Daguerre was born on Novemeber 18, 1787. He began his work as an apprentice architect, and at the age of sixteen was an assistant stage designer in a Paris theatre. He knew a lot about handing the light and lighting effects, and supplied the scenic and lighting effects for a number of operas in theatres in Paris. He used a camera obscura as an aid to painting in perspective, which then led him to seek to freeze the image. In 1829he signed up a partnership with Nicephore Niepce. In 1835 he put an exposed plate in his chemical cupboard, and later found out that it had developed. Daguerre concluded that it was due to the presence of mercury vapour from a broken thermometer. This discovery made it possible to reduce the exposure time from eight hours to thirty minutes. In 1837 he found out how to fix the images. This new process was called a Daguerreotype. On January 7, 1839 an announcement was made of the discovery, but the details were not divulged until August 19 when the process was announced to the public. The French government bought the rights to give the information to the world. In 1851 Daguerre died.

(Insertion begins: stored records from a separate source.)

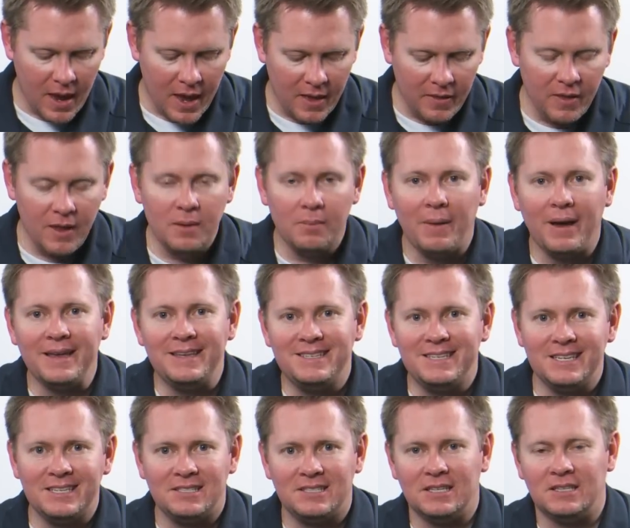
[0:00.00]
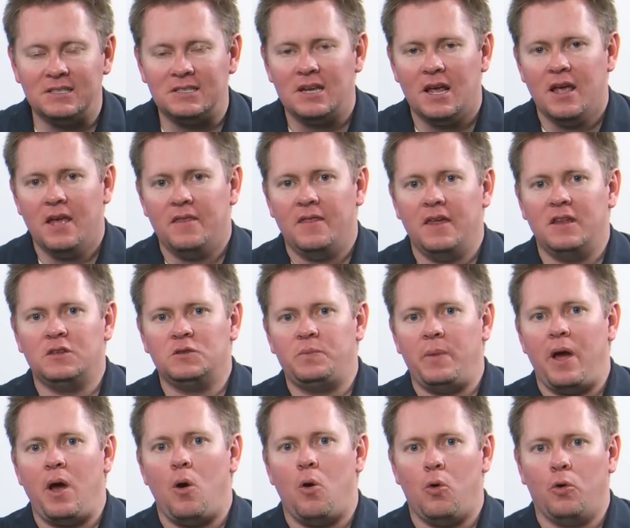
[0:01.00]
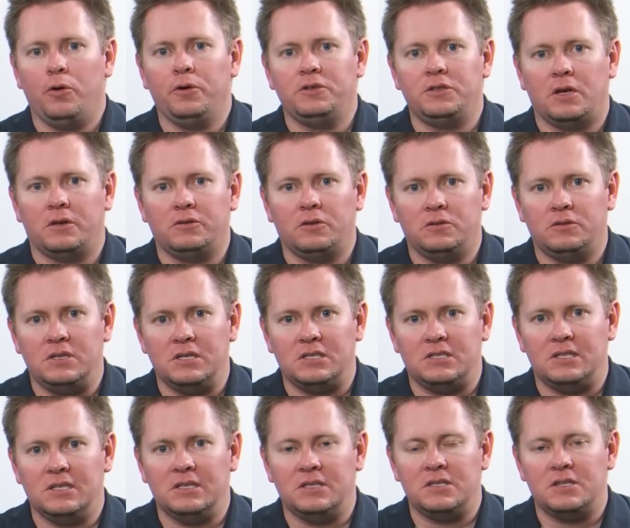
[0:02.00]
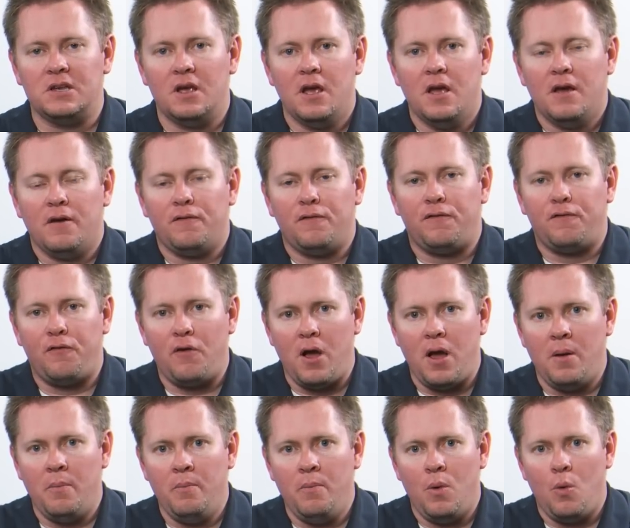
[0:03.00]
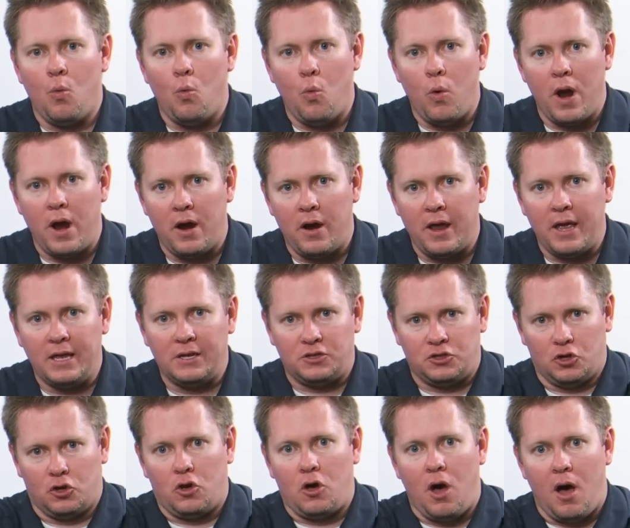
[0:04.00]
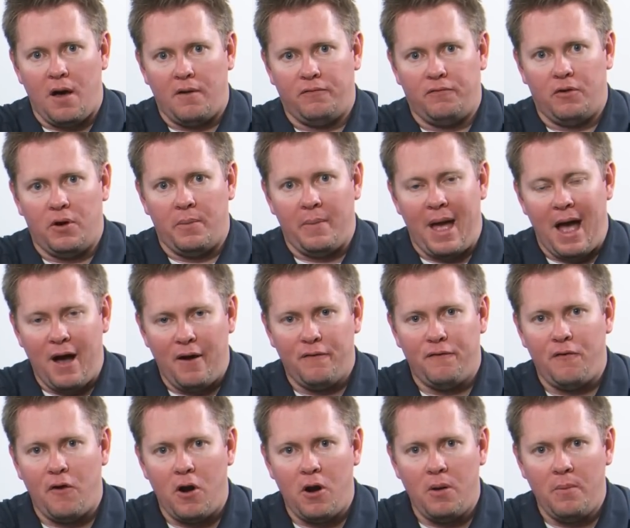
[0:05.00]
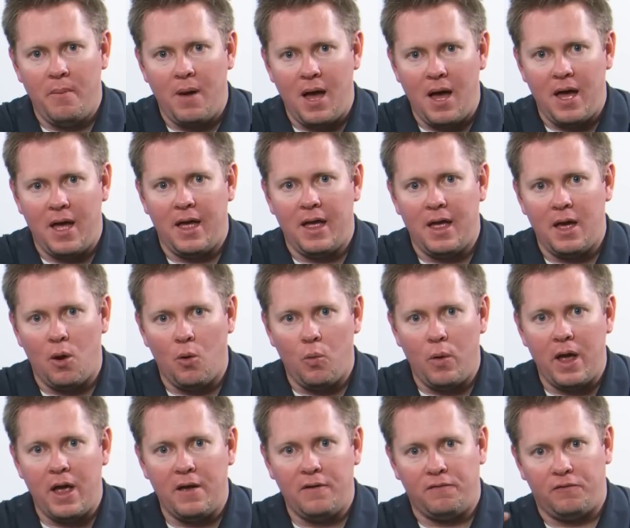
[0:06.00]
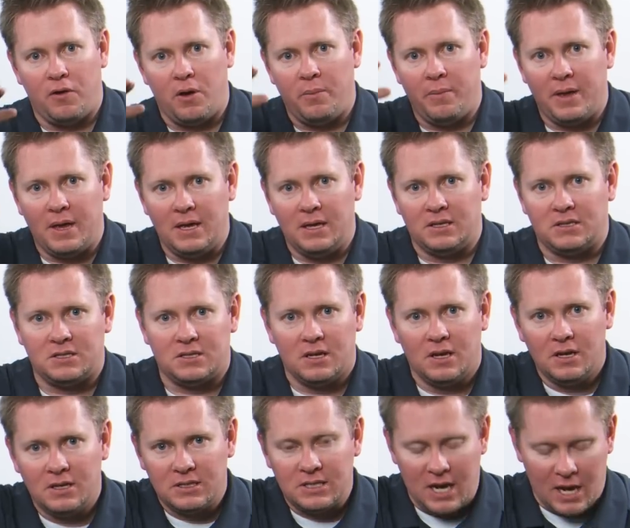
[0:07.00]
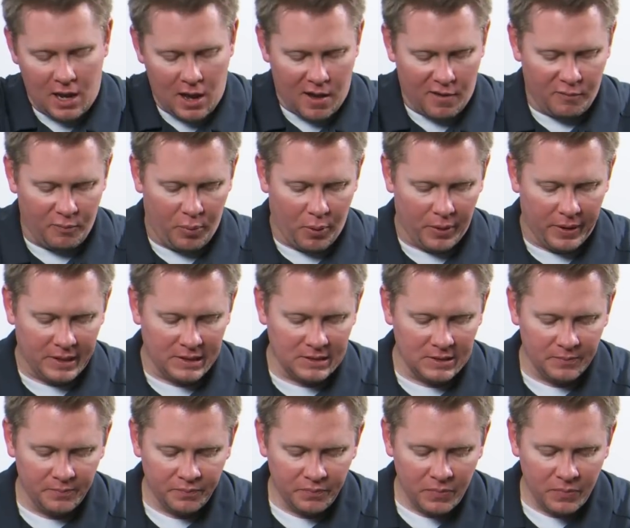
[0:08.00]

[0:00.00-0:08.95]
And then my distance, that is my horizontal distance from where it took off from. How far am I away from its takeoff point?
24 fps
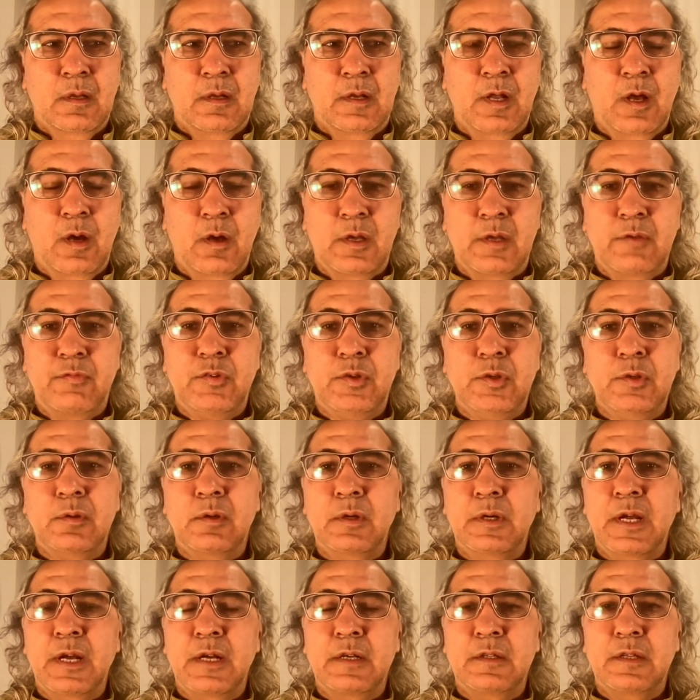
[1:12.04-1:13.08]
Now, if you
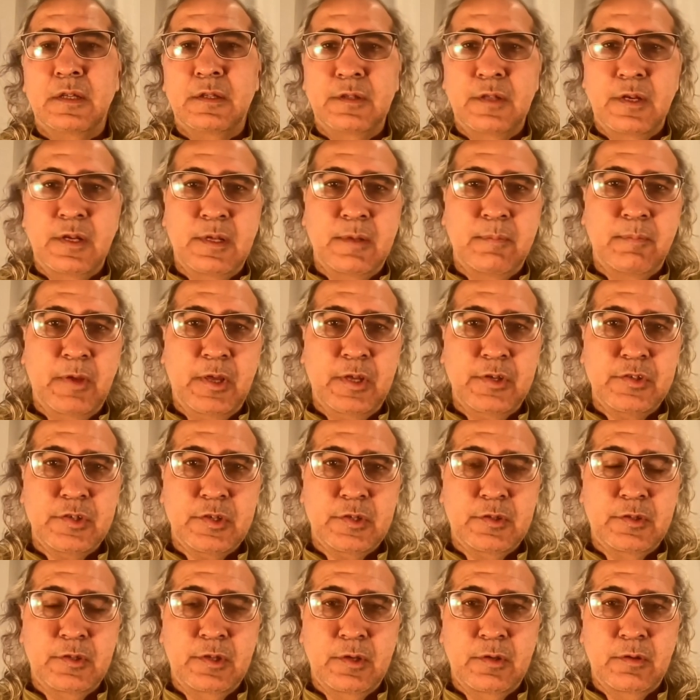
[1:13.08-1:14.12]
look at the three
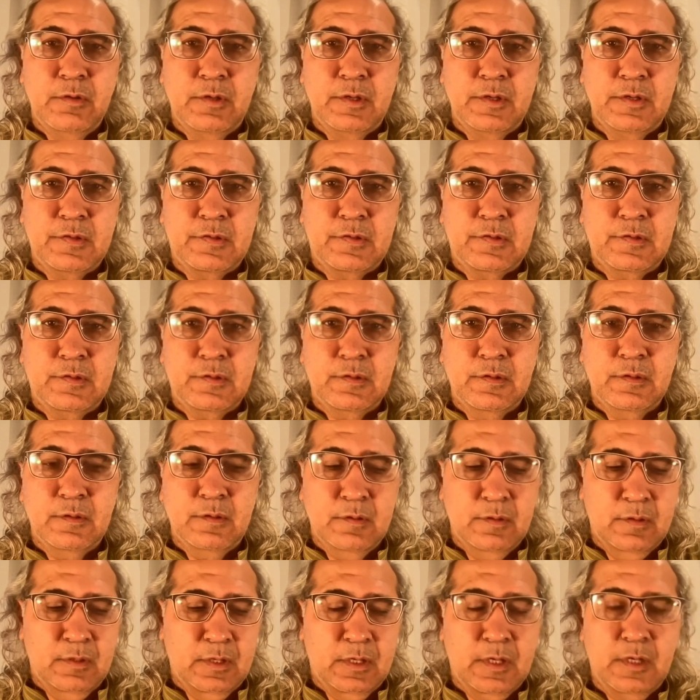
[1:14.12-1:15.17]
major theorists,
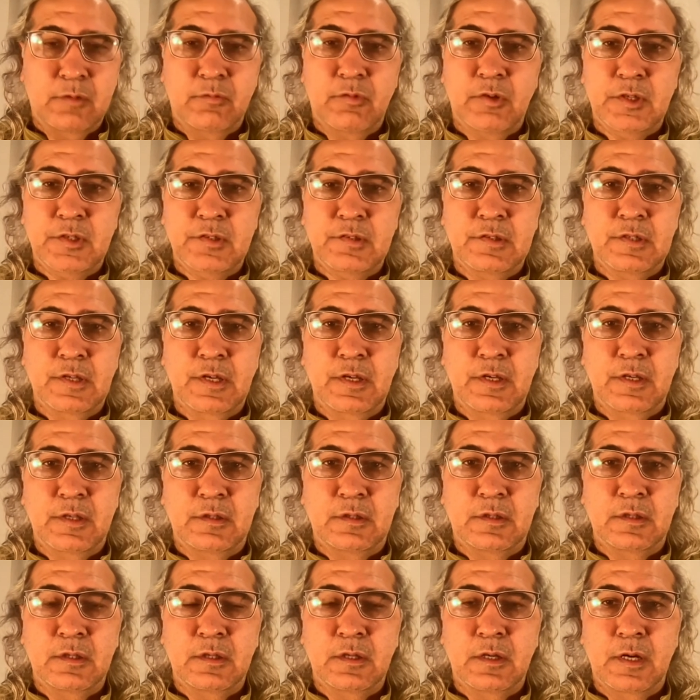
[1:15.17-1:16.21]
Edward Said,
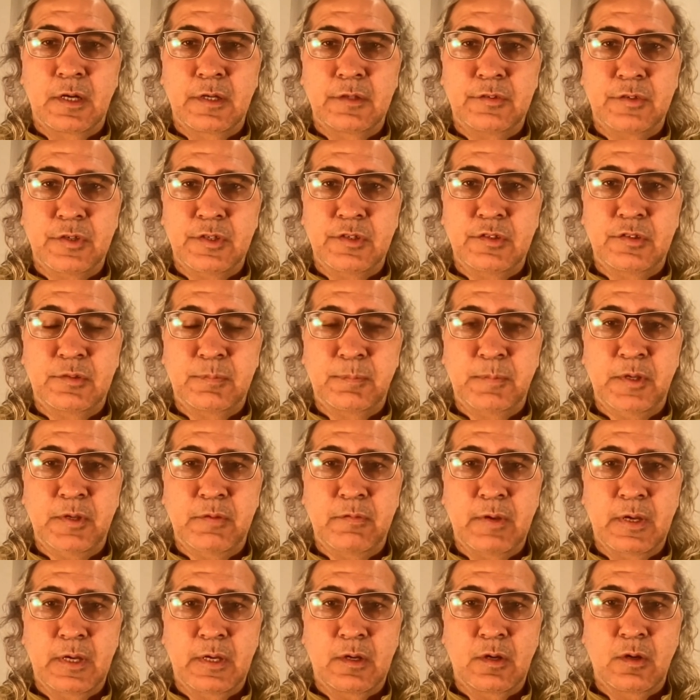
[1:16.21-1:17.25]
Gayatri
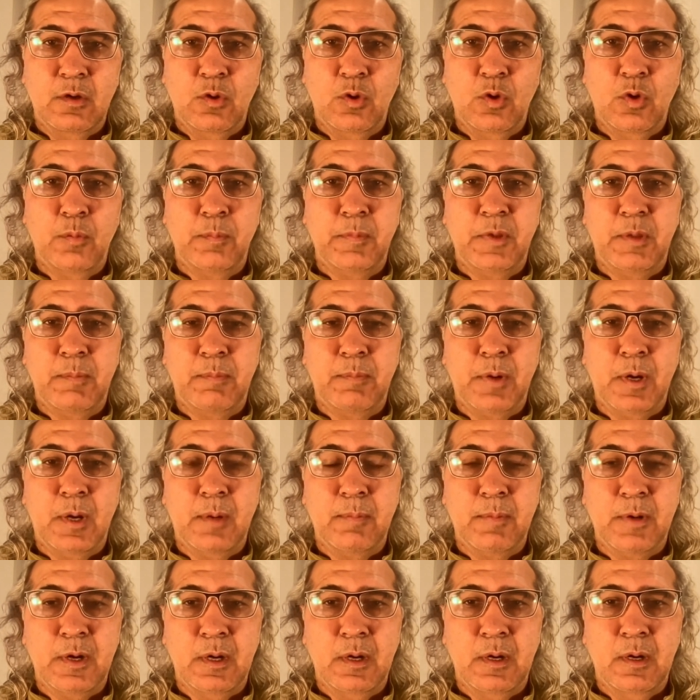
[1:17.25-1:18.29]
Spivak, Homi
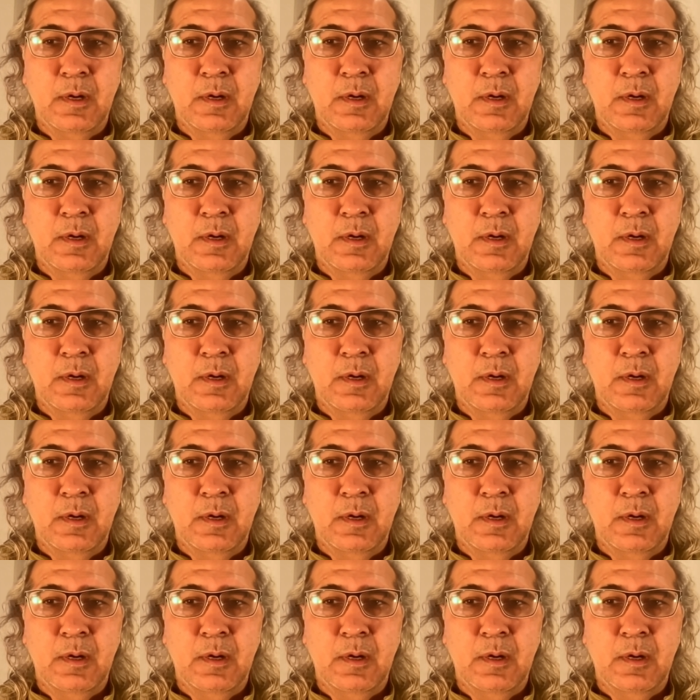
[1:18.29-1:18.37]
Bhabha,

Death is unknown.

http://www.rleggat.com/photohistory/history/daguerr.htm




Joseph Nicephore Niepce

Niepce was born in 1765. He is credited with producing the first successful photograph in June and July of 1827. He was fascinated with lithography, but he could not draw. So he had his son render images for the lithographs. His son was later drafted into the army in 1814. Niepce then started hearing about photochemical drawing. He soon turned his attention to silver salts. For the next decade he worked with photo-lithography. He found a way to fix images using acid baths. Niepce's breakthrough came in 1822 when he made a permanent image using a camera obscura. After exposing coated pewter plates to a camera image, he used the vapors from heated iodine crystals to darken the silver and heighten contrast. For his first photograph, it is believed that he used the lens of a crude camera and a pewtar plate with a few drops of bitumen (a tar like substance) on it and exposed the plate for eight hours. Niepce died of a stroke in 1833.